## What you should do
The reply should hold every record, copied exactly.

Records from a dataset:

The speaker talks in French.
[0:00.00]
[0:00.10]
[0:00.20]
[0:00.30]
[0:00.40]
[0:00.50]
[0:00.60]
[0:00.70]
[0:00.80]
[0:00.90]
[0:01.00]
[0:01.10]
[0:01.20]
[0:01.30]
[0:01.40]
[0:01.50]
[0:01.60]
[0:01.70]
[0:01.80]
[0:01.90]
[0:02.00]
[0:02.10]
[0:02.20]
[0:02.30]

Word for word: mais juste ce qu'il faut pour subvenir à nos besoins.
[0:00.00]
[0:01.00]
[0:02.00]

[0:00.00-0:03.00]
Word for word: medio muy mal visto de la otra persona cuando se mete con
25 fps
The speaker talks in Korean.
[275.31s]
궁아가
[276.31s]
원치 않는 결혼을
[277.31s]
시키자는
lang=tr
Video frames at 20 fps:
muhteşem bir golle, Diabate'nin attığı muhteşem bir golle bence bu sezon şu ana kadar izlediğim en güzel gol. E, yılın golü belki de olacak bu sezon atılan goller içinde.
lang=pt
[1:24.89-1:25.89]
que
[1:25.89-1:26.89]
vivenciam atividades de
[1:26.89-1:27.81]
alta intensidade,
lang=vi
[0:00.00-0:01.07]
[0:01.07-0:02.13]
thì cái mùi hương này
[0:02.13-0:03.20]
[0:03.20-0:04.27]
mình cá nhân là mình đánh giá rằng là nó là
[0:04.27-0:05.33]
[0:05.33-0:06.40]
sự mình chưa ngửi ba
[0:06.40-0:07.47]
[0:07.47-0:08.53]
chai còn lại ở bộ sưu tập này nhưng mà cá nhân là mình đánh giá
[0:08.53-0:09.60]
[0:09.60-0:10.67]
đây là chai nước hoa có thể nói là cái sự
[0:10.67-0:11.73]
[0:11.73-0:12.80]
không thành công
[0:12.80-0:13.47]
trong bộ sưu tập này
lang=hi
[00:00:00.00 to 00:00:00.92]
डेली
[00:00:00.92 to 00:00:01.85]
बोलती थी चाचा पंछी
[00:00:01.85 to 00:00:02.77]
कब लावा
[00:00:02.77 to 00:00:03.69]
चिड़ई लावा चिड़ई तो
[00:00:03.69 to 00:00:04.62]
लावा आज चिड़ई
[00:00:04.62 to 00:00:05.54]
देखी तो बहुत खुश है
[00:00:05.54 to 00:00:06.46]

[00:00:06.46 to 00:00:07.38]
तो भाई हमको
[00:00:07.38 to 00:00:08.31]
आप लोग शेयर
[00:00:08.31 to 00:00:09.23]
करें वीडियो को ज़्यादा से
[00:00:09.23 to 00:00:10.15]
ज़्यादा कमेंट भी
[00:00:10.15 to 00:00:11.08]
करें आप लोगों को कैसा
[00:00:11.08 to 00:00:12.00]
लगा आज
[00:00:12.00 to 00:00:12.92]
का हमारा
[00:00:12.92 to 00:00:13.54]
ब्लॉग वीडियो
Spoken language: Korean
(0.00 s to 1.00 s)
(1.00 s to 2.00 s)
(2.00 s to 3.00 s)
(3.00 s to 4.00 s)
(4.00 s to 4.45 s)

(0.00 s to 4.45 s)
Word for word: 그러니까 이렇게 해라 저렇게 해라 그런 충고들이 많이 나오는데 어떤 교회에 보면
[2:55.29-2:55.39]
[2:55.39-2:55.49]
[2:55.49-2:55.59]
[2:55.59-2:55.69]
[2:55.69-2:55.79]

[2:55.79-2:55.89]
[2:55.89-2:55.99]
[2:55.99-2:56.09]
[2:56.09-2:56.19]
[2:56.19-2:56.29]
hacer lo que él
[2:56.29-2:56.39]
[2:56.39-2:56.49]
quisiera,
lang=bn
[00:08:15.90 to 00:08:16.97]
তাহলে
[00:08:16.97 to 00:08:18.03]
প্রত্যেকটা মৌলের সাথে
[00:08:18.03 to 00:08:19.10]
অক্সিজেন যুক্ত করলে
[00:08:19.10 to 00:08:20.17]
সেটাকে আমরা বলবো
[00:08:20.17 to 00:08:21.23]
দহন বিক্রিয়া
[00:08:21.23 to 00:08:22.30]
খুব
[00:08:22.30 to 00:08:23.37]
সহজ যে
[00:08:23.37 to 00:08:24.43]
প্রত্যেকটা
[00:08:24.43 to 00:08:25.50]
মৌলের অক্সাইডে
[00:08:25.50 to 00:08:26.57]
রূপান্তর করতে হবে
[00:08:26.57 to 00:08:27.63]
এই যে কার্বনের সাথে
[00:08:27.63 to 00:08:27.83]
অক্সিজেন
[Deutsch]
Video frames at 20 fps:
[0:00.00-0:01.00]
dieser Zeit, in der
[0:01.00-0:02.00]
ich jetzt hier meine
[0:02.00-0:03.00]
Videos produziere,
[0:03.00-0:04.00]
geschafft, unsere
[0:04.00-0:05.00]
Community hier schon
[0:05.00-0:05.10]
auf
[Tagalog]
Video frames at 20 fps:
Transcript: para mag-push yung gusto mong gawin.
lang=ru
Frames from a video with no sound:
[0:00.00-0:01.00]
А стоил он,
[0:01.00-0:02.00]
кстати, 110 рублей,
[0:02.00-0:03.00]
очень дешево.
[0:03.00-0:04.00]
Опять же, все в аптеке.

## Solution to this exercise
The speaker talks in French.
[0:00.00]
[0:00.10]
[0:00.20]
[0:00.30]
[0:00.40]
[0:00.50]
[0:00.60]
[0:00.70]
[0:00.80]
[0:00.90]
[0:01.00]
[0:01.10]
[0:01.20]
[0:01.30]
[0:01.40]
[0:01.50]
[0:01.60]
[0:01.70]
[0:01.80]
[0:01.90]
[0:02.00]
[0:02.10]
[0:02.20]
[0:02.30]

Word for word: mais juste ce qu'il faut pour subvenir à nos besoins.
[0:00.00]
[0:01.00]
[0:02.00]

[0:00.00-0:03.00]
Word for word: medio muy mal visto de la otra persona cuando se mete con
25 fps
The speaker talks in Korean.
[275.31s]
궁아가
[276.31s]
원치 않는 결혼을
[277.31s]
시키자는
lang=tr
Video frames at 20 fps:
muhteşem bir golle, Diabate'nin attığı muhteşem bir golle bence bu sezon şu ana kadar izlediğim en güzel gol. E, yılın golü belki de olacak bu sezon atılan goller içinde.
lang=pt
[1:24.89-1:25.89]
que
[1:25.89-1:26.89]
vivenciam atividades de
[1:26.89-1:27.81]
alta intensidade,
lang=vi
[0:00.00-0:01.07]
[0:01.07-0:02.13]
thì cái mùi hương này
[0:02.13-0:03.20]
[0:03.20-0:04.27]
mình cá nhân là mình đánh giá rằng là nó là
[0:04.27-0:05.33]
[0:05.33-0:06.40]
sự mình chưa ngửi ba
[0:06.40-0:07.47]
[0:07.47-0:08.53]
chai còn lại ở bộ sưu tập này nhưng mà cá nhân là mình đánh giá
[0:08.53-0:09.60]
[0:09.60-0:10.67]
đây là chai nước hoa có thể nói là cái sự
[0:10.67-0:11.73]
[0:11.73-0:12.80]
không thành công
[0:12.80-0:13.47]
trong bộ sưu tập này
lang=hi
[00:00:00.00 to 00:00:00.92]
डेली
[00:00:00.92 to 00:00:01.85]
बोलती थी चाचा पंछी
[00:00:01.85 to 00:00:02.77]
कब लावा
[00:00:02.77 to 00:00:03.69]
चिड़ई लावा चिड़ई तो
[00:00:03.69 to 00:00:04.62]
लावा आज चिड़ई
[00:00:04.62 to 00:00:05.54]
देखी तो बहुत खुश है
[00:00:05.54 to 00:00:06.46]

[00:00:06.46 to 00:00:07.38]
तो भाई हमको
[00:00:07.38 to 00:00:08.31]
आप लोग शेयर
[00:00:08.31 to 00:00:09.23]
करें वीडियो को ज़्यादा से
[00:00:09.23 to 00:00:10.15]
ज़्यादा कमेंट भी
[00:00:10.15 to 00:00:11.08]
करें आप लोगों को कैसा
[00:00:11.08 to 00:00:12.00]
लगा आज
[00:00:12.00 to 00:00:12.92]
का हमारा
[00:00:12.92 to 00:00:13.54]
ब्लॉग वीडियो
Spoken language: Korean
(0.00 s to 1.00 s)
(1.00 s to 2.00 s)
(2.00 s to 3.00 s)
(3.00 s to 4.00 s)
(4.00 s to 4.45 s)

(0.00 s to 4.45 s)
Word for word: 그러니까 이렇게 해라 저렇게 해라 그런 충고들이 많이 나오는데 어떤 교회에 보면
[2:55.29-2:55.39]
[2:55.39-2:55.49]
[2:55.49-2:55.59]
[2:55.59-2:55.69]
[2:55.69-2:55.79]

[2:55.79-2:55.89]
[2:55.89-2:55.99]
[2:55.99-2:56.09]
[2:56.09-2:56.19]
[2:56.19-2:56.29]
hacer lo que él
[2:56.29-2:56.39]
[2:56.39-2:56.49]
quisiera,
lang=bn
[00:08:15.90 to 00:08:16.97]
তাহলে
[00:08:16.97 to 00:08:18.03]
প্রত্যেকটা মৌলের সাথে
[00:08:18.03 to 00:08:19.10]
অক্সিজেন যুক্ত করলে
[00:08:19.10 to 00:08:20.17]
সেটাকে আমরা বলবো
[00:08:20.17 to 00:08:21.23]
দহন বিক্রিয়া
[00:08:21.23 to 00:08:22.30]
খুব
[00:08:22.30 to 00:08:23.37]
সহজ যে
[00:08:23.37 to 00:08:24.43]
প্রত্যেকটা
[00:08:24.43 to 00:08:25.50]
মৌলের অক্সাইডে
[00:08:25.50 to 00:08:26.57]
রূপান্তর করতে হবে
[00:08:26.57 to 00:08:27.63]
এই যে কার্বনের সাথে
[00:08:27.63 to 00:08:27.83]
অক্সিজেন
[Deutsch]
Video frames at 20 fps:
[0:00.00-0:01.00]
dieser Zeit, in der
[0:01.00-0:02.00]
ich jetzt hier meine
[0:02.00-0:03.00]
Videos produziere,
[0:03.00-0:04.00]
geschafft, unsere
[0:04.00-0:05.00]
Community hier schon
[0:05.00-0:05.10]
auf
[Tagalog]
Video frames at 20 fps:
Transcript: para mag-push yung gusto mong gawin.
lang=ru
Frames from a video with no sound:
[0:00.00-0:01.00]
А стоил он,
[0:01.00-0:02.00]
кстати, 110 рублей,
[0:02.00-0:03.00]
очень дешево.
[0:03.00-0:04.00]
Опять же, все в аптеке.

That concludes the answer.